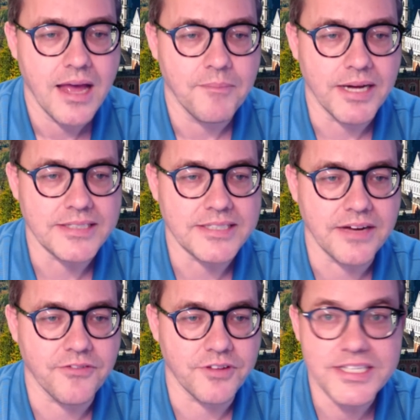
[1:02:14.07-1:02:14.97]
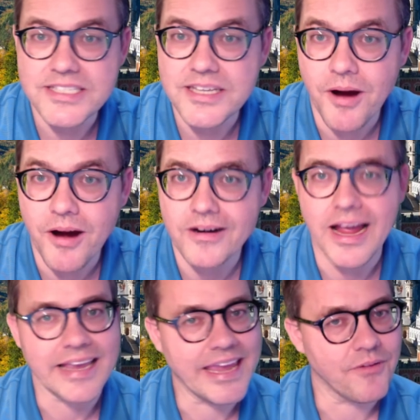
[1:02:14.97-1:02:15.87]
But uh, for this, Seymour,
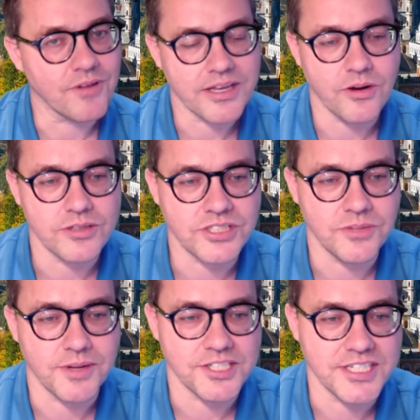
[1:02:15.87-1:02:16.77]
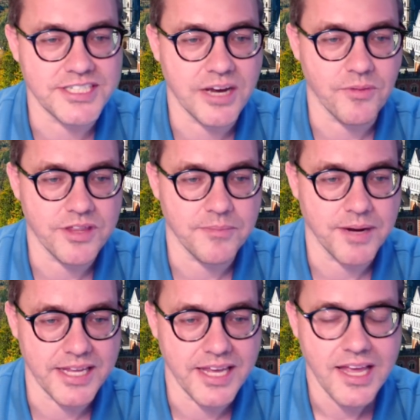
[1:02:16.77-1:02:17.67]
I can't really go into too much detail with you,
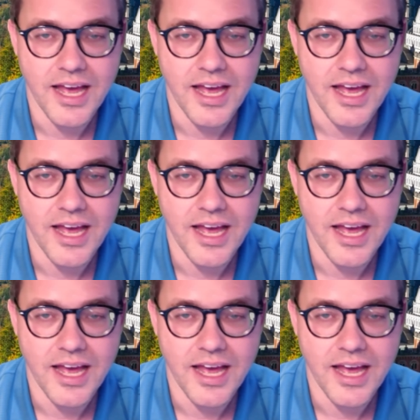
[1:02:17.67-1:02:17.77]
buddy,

■ ■ ■

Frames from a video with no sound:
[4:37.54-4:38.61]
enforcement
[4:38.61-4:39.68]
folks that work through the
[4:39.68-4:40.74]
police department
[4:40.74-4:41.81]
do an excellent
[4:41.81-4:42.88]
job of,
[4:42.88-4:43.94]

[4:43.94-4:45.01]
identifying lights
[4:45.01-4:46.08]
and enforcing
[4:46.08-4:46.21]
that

■ ■ ■

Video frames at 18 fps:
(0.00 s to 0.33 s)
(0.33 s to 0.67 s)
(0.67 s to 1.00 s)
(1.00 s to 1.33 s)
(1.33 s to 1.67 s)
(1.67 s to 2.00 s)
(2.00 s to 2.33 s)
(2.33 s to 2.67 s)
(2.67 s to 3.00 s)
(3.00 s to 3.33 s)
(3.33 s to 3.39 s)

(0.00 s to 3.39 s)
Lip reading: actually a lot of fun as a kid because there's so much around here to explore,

■ ■ ■

What the task asks: When you reach the line containing "Video frames at" in the data above, start copying exactly, and stop after the line containing "Lip reading: actually".

Task result:
Video frames at 18 fps:
(0.00 s to 0.33 s)
(0.33 s to 0.67 s)
(0.67 s to 1.00 s)
(1.00 s to 1.33 s)
(1.33 s to 1.67 s)
(1.67 s to 2.00 s)
(2.00 s to 2.33 s)
(2.33 s to 2.67 s)
(2.67 s to 3.00 s)
(3.00 s to 3.33 s)
(3.33 s to 3.39 s)

(0.00 s to 3.39 s)
Lip reading: actually a lot of fun as a kid because there's so much around here to explore,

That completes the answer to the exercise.